▸ **GOAL OF THE EXERCISE**
Copy out every line of the data exactly; do not include the images.

----- RECORDED INFORMATION -----

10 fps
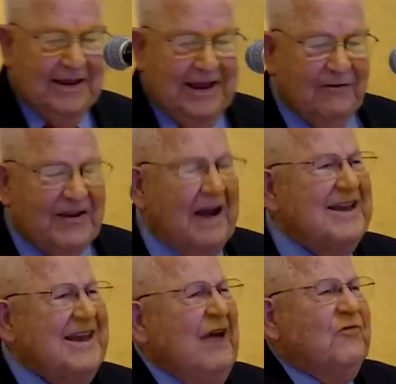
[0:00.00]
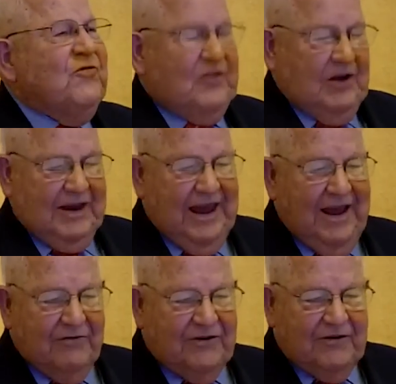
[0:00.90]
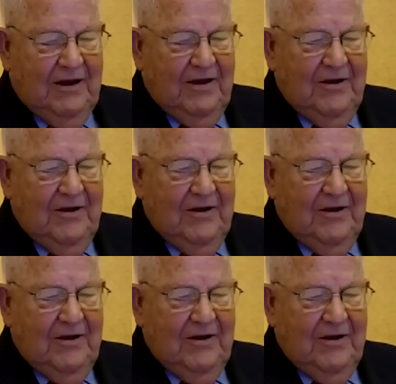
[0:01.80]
gives a gift to kids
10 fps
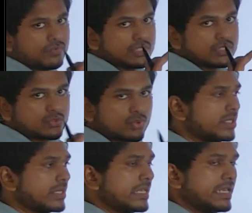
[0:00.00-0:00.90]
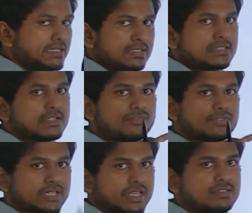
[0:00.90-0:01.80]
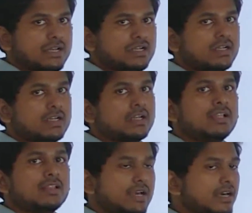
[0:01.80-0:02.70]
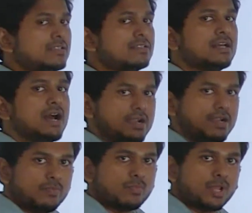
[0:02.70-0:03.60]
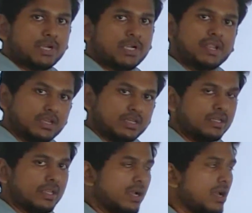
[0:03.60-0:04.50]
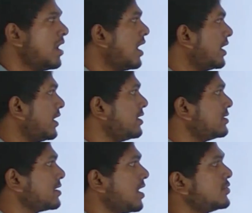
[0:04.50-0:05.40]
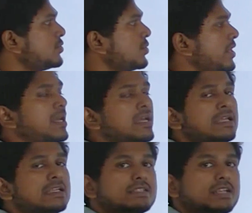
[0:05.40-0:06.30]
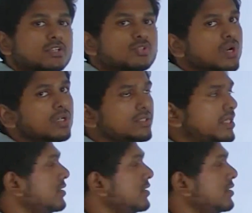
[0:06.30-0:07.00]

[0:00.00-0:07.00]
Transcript: of this question itself says that there is the unemployment in India and it is also a structural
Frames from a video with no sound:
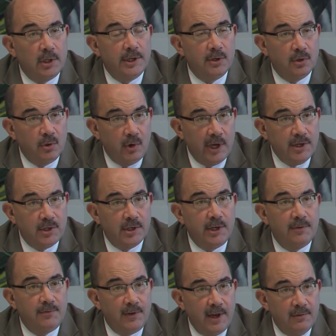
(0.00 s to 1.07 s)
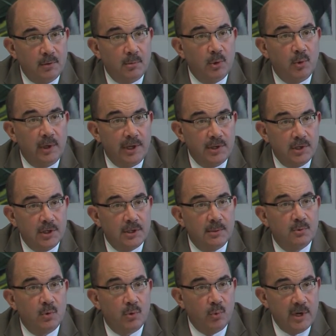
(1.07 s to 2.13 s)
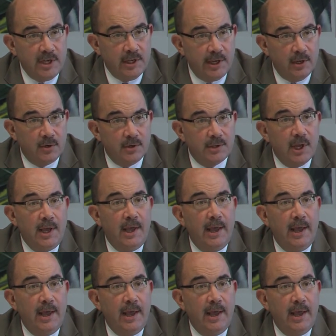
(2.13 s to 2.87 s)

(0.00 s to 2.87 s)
integration and favorable relationships with retailers,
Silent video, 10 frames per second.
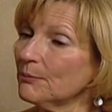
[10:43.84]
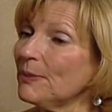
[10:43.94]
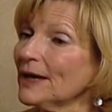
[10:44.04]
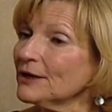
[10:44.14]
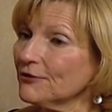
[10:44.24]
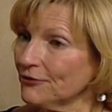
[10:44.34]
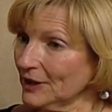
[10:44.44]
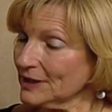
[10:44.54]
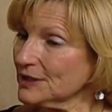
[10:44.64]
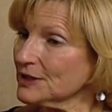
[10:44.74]

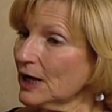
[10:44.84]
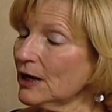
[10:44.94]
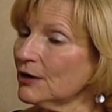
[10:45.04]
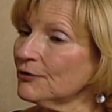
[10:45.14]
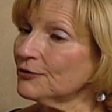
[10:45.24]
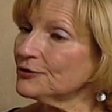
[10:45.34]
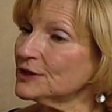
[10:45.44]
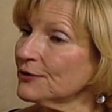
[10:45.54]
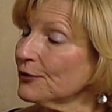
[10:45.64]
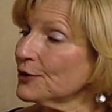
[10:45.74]
benefits of
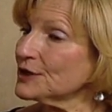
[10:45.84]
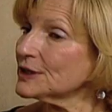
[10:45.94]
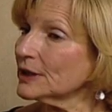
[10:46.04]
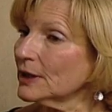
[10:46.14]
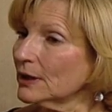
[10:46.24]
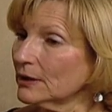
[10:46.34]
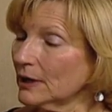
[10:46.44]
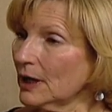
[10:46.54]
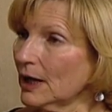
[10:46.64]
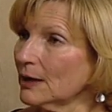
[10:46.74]
different
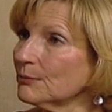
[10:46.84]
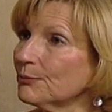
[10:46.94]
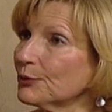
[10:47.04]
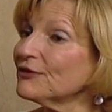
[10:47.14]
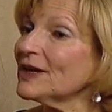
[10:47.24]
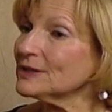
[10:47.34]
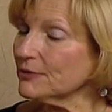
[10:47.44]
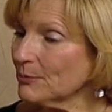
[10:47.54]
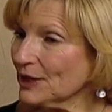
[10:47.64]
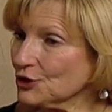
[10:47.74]
um,
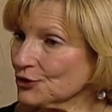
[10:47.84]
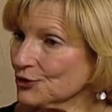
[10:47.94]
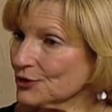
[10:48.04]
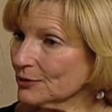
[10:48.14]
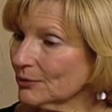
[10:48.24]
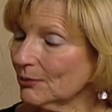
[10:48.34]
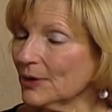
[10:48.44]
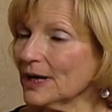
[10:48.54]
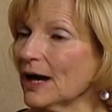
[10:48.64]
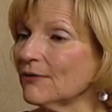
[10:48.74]
preventive measures. Mm -hmm.
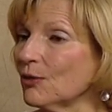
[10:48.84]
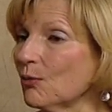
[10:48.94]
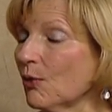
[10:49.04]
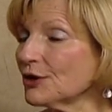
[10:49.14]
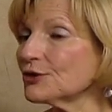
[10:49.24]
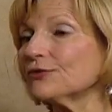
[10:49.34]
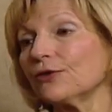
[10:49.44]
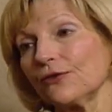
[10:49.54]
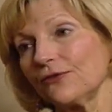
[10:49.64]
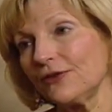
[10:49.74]
We have a
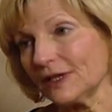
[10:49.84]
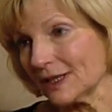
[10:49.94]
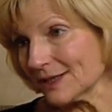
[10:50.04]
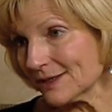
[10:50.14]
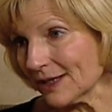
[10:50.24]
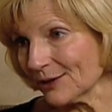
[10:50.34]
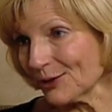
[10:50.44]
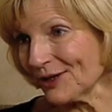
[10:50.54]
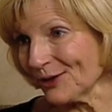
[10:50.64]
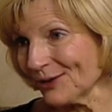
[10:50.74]
wonderful fitness center
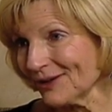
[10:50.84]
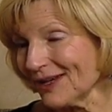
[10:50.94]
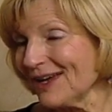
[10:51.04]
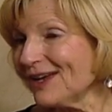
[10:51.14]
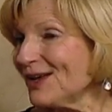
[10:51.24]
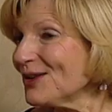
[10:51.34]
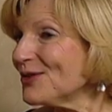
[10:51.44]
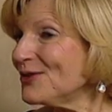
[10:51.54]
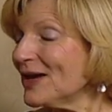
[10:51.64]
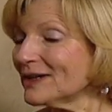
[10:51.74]
here mm
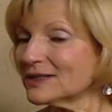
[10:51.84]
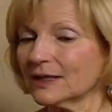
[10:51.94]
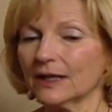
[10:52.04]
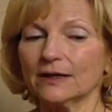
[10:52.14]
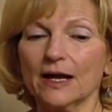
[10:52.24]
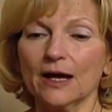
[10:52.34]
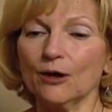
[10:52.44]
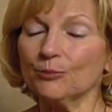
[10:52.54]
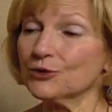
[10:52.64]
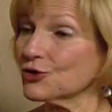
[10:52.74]
-hmm. that can
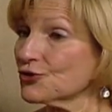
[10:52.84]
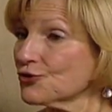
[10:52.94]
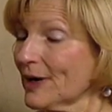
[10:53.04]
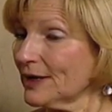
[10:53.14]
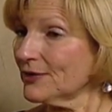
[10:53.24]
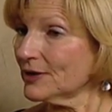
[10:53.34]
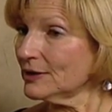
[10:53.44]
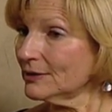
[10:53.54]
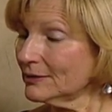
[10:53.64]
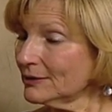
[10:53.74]
help
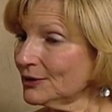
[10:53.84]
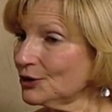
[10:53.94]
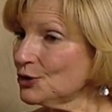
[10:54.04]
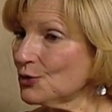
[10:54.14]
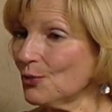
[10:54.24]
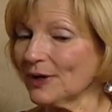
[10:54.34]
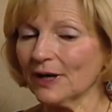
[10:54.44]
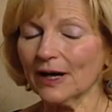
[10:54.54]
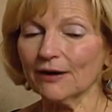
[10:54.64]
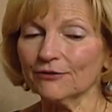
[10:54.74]
strengthen you. We
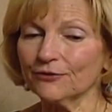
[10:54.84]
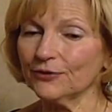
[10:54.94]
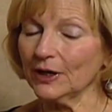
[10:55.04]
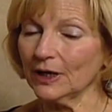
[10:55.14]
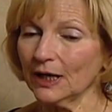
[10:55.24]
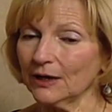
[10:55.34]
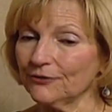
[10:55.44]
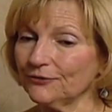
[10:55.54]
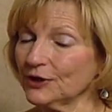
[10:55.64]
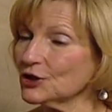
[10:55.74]
have uh,
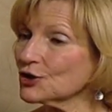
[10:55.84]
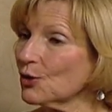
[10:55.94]
fitness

-----

▸ **RESPONSE TO THIS TASK**
10 fps
[0:00.00]
[0:00.90]
[0:01.80]
gives a gift to kids
10 fps
[0:00.00-0:00.90]
[0:00.90-0:01.80]
[0:01.80-0:02.70]
[0:02.70-0:03.60]
[0:03.60-0:04.50]
[0:04.50-0:05.40]
[0:05.40-0:06.30]
[0:06.30-0:07.00]

[0:00.00-0:07.00]
Transcript: of this question itself says that there is the unemployment in India and it is also a structural
Frames from a video with no sound:
(0.00 s to 1.07 s)
(1.07 s to 2.13 s)
(2.13 s to 2.87 s)

(0.00 s to 2.87 s)
integration and favorable relationships with retailers,
Silent video, 10 frames per second.
[10:43.84]
[10:43.94]
[10:44.04]
[10:44.14]
[10:44.24]
[10:44.34]
[10:44.44]
[10:44.54]
[10:44.64]
[10:44.74]

[10:44.84]
[10:44.94]
[10:45.04]
[10:45.14]
[10:45.24]
[10:45.34]
[10:45.44]
[10:45.54]
[10:45.64]
[10:45.74]
benefits of
[10:45.84]
[10:45.94]
[10:46.04]
[10:46.14]
[10:46.24]
[10:46.34]
[10:46.44]
[10:46.54]
[10:46.64]
[10:46.74]
different
[10:46.84]
[10:46.94]
[10:47.04]
[10:47.14]
[10:47.24]
[10:47.34]
[10:47.44]
[10:47.54]
[10:47.64]
[10:47.74]
um,
[10:47.84]
[10:47.94]
[10:48.04]
[10:48.14]
[10:48.24]
[10:48.34]
[10:48.44]
[10:48.54]
[10:48.64]
[10:48.74]
preventive measures. Mm -hmm.
[10:48.84]
[10:48.94]
[10:49.04]
[10:49.14]
[10:49.24]
[10:49.34]
[10:49.44]
[10:49.54]
[10:49.64]
[10:49.74]
We have a
[10:49.84]
[10:49.94]
[10:50.04]
[10:50.14]
[10:50.24]
[10:50.34]
[10:50.44]
[10:50.54]
[10:50.64]
[10:50.74]
wonderful fitness center
[10:50.84]
[10:50.94]
[10:51.04]
[10:51.14]
[10:51.24]
[10:51.34]
[10:51.44]
[10:51.54]
[10:51.64]
[10:51.74]
here mm
[10:51.84]
[10:51.94]
[10:52.04]
[10:52.14]
[10:52.24]
[10:52.34]
[10:52.44]
[10:52.54]
[10:52.64]
[10:52.74]
-hmm. that can
[10:52.84]
[10:52.94]
[10:53.04]
[10:53.14]
[10:53.24]
[10:53.34]
[10:53.44]
[10:53.54]
[10:53.64]
[10:53.74]
help
[10:53.84]
[10:53.94]
[10:54.04]
[10:54.14]
[10:54.24]
[10:54.34]
[10:54.44]
[10:54.54]
[10:54.64]
[10:54.74]
strengthen you. We
[10:54.84]
[10:54.94]
[10:55.04]
[10:55.14]
[10:55.24]
[10:55.34]
[10:55.44]
[10:55.54]
[10:55.64]
[10:55.74]
have uh,
[10:55.84]
[10:55.94]
fitness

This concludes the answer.